Karl Overman and I birded the Thumb yesterday and we saw quite a few good breeding birds. We started off with stopping by the lakeside cemetery in Port Huron where a pair of Merlins has nested. We saw and heard the male Merlin before we went on. I think this might be the first time Merlins have nested in the southeastern Lower Peninsula. After a quick stop for Pine Warblers in Southern Sanilac County we continued to Minden SGA in northern Sanilac County. On the way we made several stops to check the fields. Bobolink numbers were quite good, I think there were almost as many Bobolinks as Eastern Meadowlarks. Five Brown Thrashers (one group of three and two other single birds) seemed a bit on the high side as well. Minden SGA was quite interesting, I had never seen anything like it before. Almost the whole area is part of a bog (see above picture). Because of this species that are typically found further north can be found here. Brewers Blackbirds were plentiful and I managed a few poor shots of them.
There were also several Lincoln's Sparrows.

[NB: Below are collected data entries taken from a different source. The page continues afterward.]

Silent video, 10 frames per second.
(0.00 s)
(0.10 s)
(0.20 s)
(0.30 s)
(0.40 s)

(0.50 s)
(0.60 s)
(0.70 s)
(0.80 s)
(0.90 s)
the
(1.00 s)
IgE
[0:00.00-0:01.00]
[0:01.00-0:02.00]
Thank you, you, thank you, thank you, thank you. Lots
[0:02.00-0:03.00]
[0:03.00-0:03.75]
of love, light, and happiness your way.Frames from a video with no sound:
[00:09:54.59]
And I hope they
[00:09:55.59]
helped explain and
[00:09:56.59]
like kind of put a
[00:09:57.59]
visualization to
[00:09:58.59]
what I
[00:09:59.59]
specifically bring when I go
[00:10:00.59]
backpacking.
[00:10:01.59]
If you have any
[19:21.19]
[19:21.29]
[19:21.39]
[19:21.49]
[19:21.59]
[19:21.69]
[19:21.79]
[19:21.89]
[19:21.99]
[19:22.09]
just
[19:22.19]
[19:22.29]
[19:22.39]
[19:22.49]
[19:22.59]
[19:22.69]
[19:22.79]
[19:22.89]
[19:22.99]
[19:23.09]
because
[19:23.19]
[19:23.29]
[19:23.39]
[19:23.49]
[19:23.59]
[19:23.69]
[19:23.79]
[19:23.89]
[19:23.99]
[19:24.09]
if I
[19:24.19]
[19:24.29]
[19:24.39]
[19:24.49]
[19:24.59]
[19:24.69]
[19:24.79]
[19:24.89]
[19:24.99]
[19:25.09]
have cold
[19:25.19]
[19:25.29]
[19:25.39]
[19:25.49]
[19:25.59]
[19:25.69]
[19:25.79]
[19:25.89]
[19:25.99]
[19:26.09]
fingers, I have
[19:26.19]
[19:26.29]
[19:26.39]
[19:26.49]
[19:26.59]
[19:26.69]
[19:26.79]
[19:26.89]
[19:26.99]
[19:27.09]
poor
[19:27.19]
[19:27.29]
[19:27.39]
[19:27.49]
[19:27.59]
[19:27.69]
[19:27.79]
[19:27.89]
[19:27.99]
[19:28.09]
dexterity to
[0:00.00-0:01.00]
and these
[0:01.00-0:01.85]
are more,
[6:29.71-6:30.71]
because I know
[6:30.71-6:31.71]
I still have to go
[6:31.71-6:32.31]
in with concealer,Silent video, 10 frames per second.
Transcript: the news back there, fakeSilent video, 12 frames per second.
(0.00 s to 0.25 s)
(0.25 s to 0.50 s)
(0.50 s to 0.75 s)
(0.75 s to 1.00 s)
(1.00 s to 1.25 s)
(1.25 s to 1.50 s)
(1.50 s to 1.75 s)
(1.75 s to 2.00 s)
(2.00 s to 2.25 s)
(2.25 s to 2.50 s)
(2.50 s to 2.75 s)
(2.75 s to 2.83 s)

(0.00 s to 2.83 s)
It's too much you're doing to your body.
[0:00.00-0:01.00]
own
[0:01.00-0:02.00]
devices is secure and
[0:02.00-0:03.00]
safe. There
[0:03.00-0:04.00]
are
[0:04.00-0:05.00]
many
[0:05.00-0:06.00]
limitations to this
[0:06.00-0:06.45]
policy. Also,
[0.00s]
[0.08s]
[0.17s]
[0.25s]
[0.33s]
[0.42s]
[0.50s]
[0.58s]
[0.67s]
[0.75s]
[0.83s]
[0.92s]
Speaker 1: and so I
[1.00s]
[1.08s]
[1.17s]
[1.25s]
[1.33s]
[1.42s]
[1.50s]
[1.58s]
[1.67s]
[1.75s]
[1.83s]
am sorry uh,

For both of the above birds while they are quite common in and around Minden SGA, they are completely absent as breeders from the rest of the SELP. We also found a few other birds that are tough to find breeding in southeast Michigan such as Clay-colored Sparrow and Alder Flycatcher. We also found a Pink-edged Sulphur in the bog, it was a lifer for both of us. To see Karl's pictures of it click here. At the woods at the edge of the bog we heard a singing Mourning Warbler and I was finally able to see it after walking through a bunch of raspberries and getting all scratched up. Our next stop was in Huron county at Wagner County Park. We heard several more Mourning Warblers and there were lots of Northern Waterthrushes.
We were also able to find a singing Black-and-white Warbler and a singing Winter Wren south of the trail. It was upsetting to see all of the cut down trees in the park. It literally looked like they decided the forest was too thick and went through cutting every other tree down. Apparently they did this to the whole park, even when we drove a back road at the edge of the park we found trees that had been cut down. It appears that this has driven the breeding Canada Warblers out of the park. There were a few times when we thought we might hear one in the distance but we weren't sure, at any rate, the Canada warbler population has been greatly reduced. After this we headed for the town of Bad Axe and the airport there to look for Upland Sandpipers. As we were scanning the mowed grass along the runways in the hope that an Upland Sandpiper would come out of the tall grass, Karl thought he heard one on the other side of the road. We looked across the road and there, on top of a telephone poll at the edge of a cornfield, was an Upland Sandpiper (lifer #315)!
I had heard they perched on fence posts but never expected to see one thirty feet in the air on a telephone poll. After wandering around on back roads for a while, we headed down to Port Huron SGA in St. Clair County. Since it was the middle of the afternoon it was pretty quiet but we did find an Acadian Flycatcher. I was able to get a nice photo of a Viceroy there.
We ended the day with 88 species, ten species of warblers and all 8 breeding flycatchers. It was one of the best days I have had in Michigan in June and definitely the highest species total I have had in June in southeastern Michigan.